* [GOAL OF THE EXERCISE]:
Whatever appears in the records apart from pictures must be reproduced exactly.

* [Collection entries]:

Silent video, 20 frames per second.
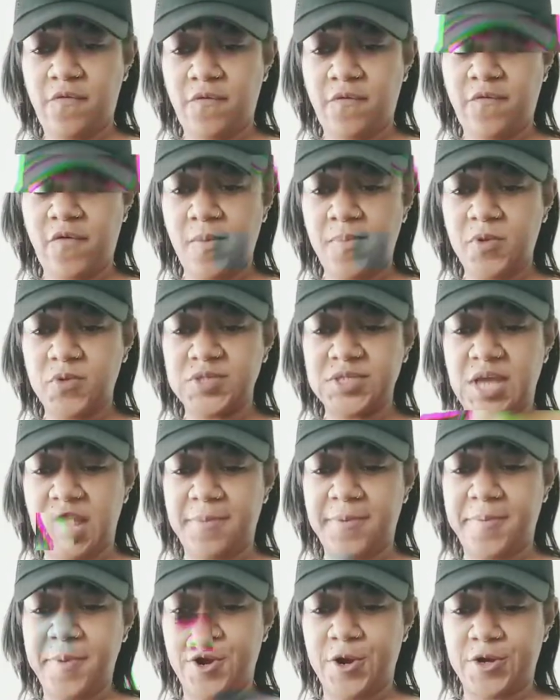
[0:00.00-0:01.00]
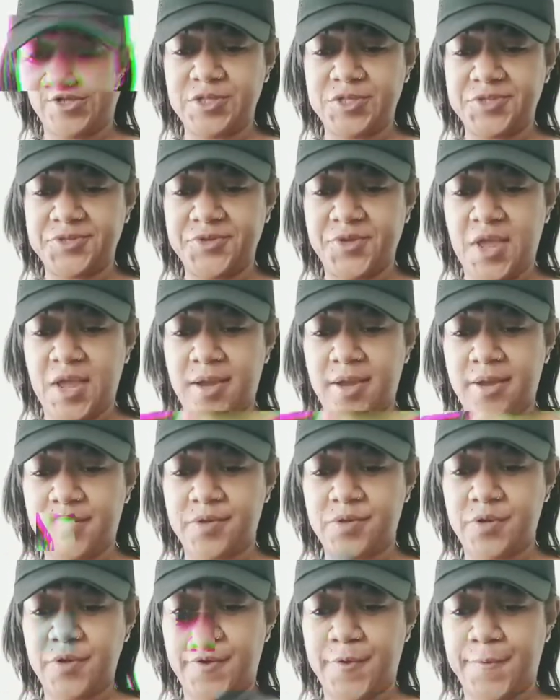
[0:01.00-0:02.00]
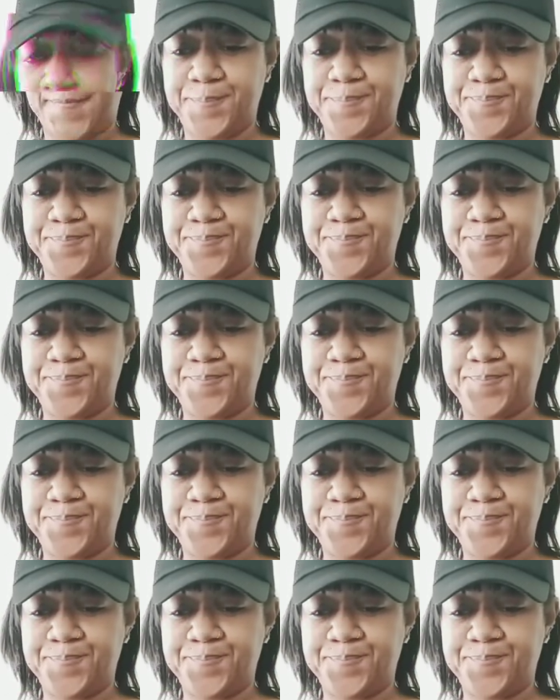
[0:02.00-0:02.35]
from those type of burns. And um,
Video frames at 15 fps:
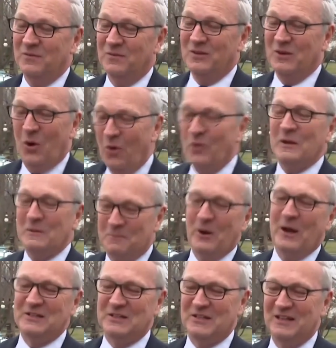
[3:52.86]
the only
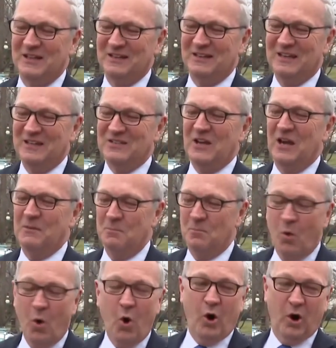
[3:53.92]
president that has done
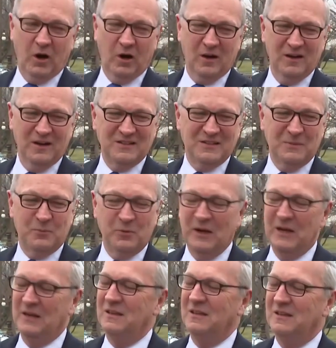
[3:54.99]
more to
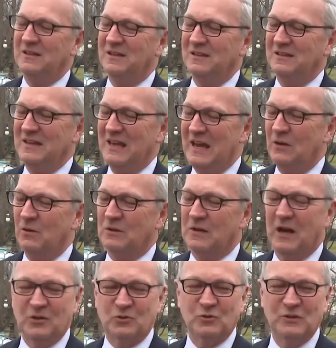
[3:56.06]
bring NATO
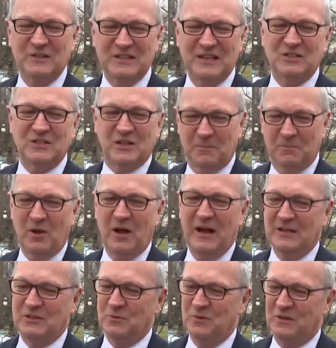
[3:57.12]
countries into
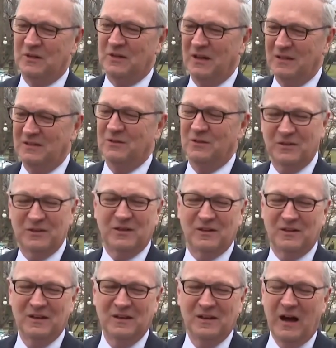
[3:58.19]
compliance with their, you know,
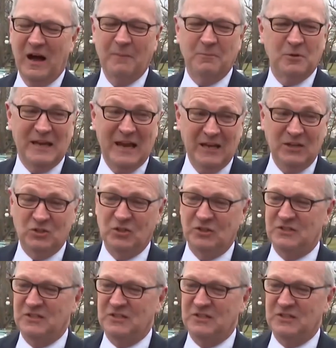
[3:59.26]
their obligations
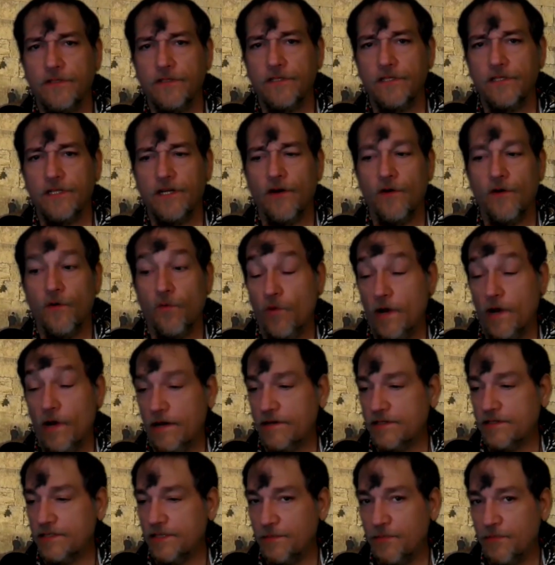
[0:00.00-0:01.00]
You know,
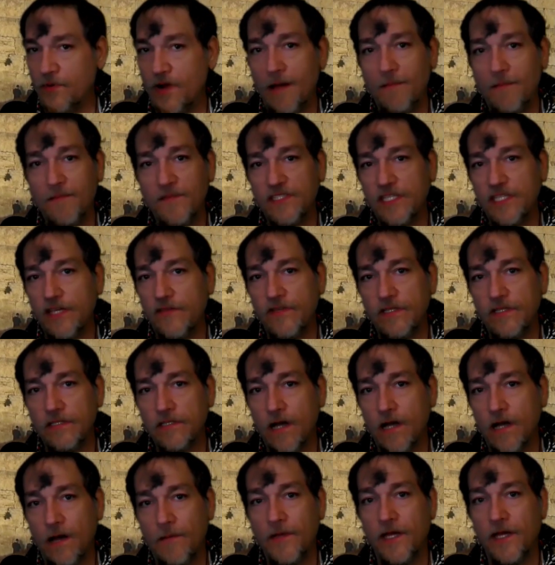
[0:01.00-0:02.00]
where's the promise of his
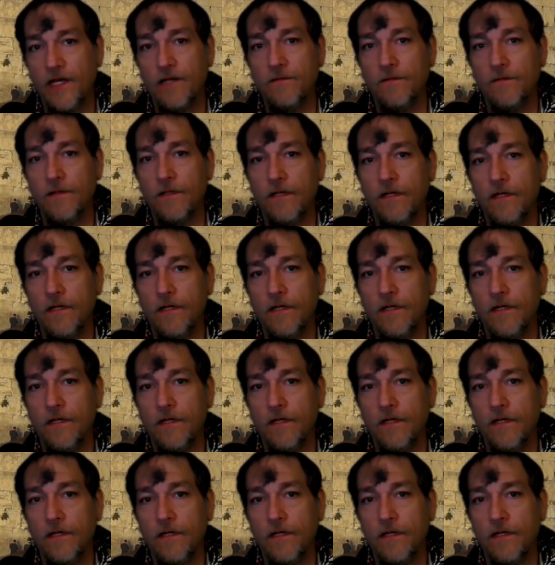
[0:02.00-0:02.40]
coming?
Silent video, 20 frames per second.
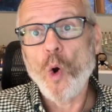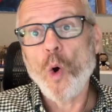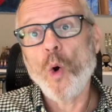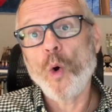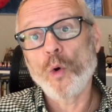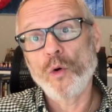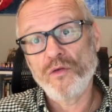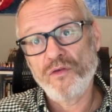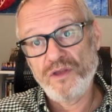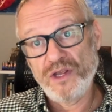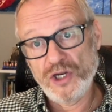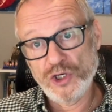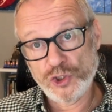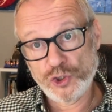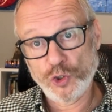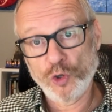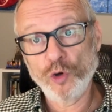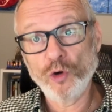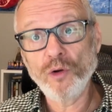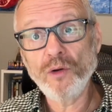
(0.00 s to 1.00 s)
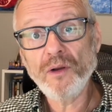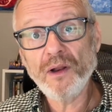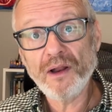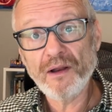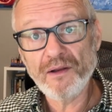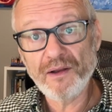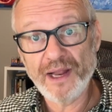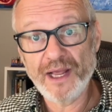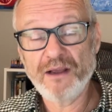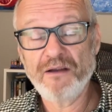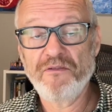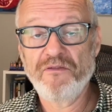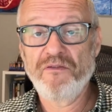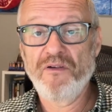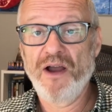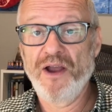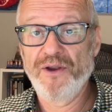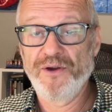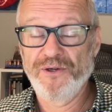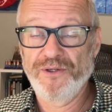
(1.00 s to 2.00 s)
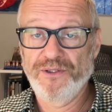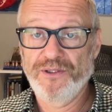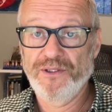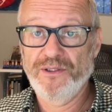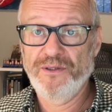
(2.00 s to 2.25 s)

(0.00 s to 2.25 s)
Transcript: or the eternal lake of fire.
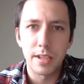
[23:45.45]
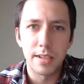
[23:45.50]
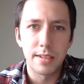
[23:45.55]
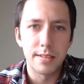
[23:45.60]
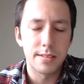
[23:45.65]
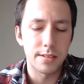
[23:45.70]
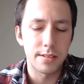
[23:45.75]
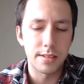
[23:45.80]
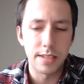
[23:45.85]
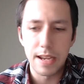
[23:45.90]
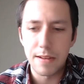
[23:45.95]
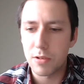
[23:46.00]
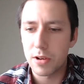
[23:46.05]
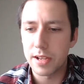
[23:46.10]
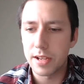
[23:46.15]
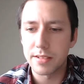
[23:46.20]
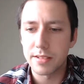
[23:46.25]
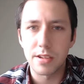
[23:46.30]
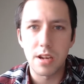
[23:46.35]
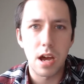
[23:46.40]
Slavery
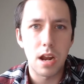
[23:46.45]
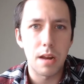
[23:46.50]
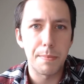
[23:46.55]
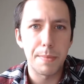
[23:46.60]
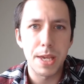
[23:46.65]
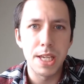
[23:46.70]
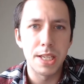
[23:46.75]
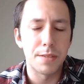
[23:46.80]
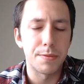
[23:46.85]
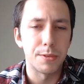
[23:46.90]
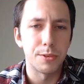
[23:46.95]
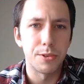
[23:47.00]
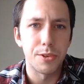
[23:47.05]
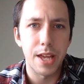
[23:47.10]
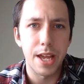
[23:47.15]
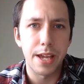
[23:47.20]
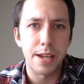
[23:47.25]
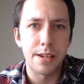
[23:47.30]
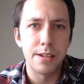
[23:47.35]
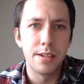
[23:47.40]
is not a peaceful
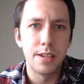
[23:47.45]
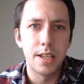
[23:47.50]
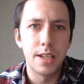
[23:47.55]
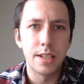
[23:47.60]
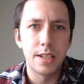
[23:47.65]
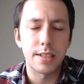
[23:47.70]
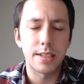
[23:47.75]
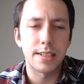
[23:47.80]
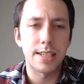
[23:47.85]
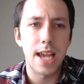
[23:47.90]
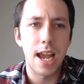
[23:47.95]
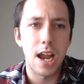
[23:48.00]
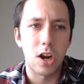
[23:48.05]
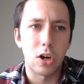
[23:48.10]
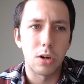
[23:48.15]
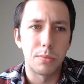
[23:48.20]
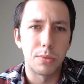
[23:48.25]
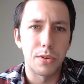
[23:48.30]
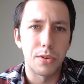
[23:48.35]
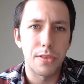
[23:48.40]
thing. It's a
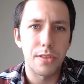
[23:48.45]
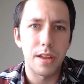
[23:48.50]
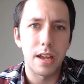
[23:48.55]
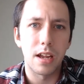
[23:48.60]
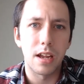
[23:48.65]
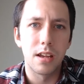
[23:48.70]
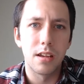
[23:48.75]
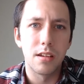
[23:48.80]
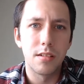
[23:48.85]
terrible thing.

* [TASK OUTPUT]:
Silent video, 20 frames per second.
[0:00.00-0:01.00]
[0:01.00-0:02.00]
[0:02.00-0:02.35]
from those type of burns. And um,
Video frames at 15 fps:
[3:52.86]
the only
[3:53.92]
president that has done
[3:54.99]
more to
[3:56.06]
bring NATO
[3:57.12]
countries into
[3:58.19]
compliance with their, you know,
[3:59.26]
their obligations
[0:00.00-0:01.00]
You know,
[0:01.00-0:02.00]
where's the promise of his
[0:02.00-0:02.40]
coming?
Silent video, 20 frames per second.
(0.00 s to 1.00 s)
(1.00 s to 2.00 s)
(2.00 s to 2.25 s)

(0.00 s to 2.25 s)
Transcript: or the eternal lake of fire.
[23:45.45]
[23:45.50]
[23:45.55]
[23:45.60]
[23:45.65]
[23:45.70]
[23:45.75]
[23:45.80]
[23:45.85]
[23:45.90]
[23:45.95]
[23:46.00]
[23:46.05]
[23:46.10]
[23:46.15]
[23:46.20]
[23:46.25]
[23:46.30]
[23:46.35]
[23:46.40]
Slavery
[23:46.45]
[23:46.50]
[23:46.55]
[23:46.60]
[23:46.65]
[23:46.70]
[23:46.75]
[23:46.80]
[23:46.85]
[23:46.90]
[23:46.95]
[23:47.00]
[23:47.05]
[23:47.10]
[23:47.15]
[23:47.20]
[23:47.25]
[23:47.30]
[23:47.35]
[23:47.40]
is not a peaceful
[23:47.45]
[23:47.50]
[23:47.55]
[23:47.60]
[23:47.65]
[23:47.70]
[23:47.75]
[23:47.80]
[23:47.85]
[23:47.90]
[23:47.95]
[23:48.00]
[23:48.05]
[23:48.10]
[23:48.15]
[23:48.20]
[23:48.25]
[23:48.30]
[23:48.35]
[23:48.40]
thing. It's a
[23:48.45]
[23:48.50]
[23:48.55]
[23:48.60]
[23:48.65]
[23:48.70]
[23:48.75]
[23:48.80]
[23:48.85]
terrible thing.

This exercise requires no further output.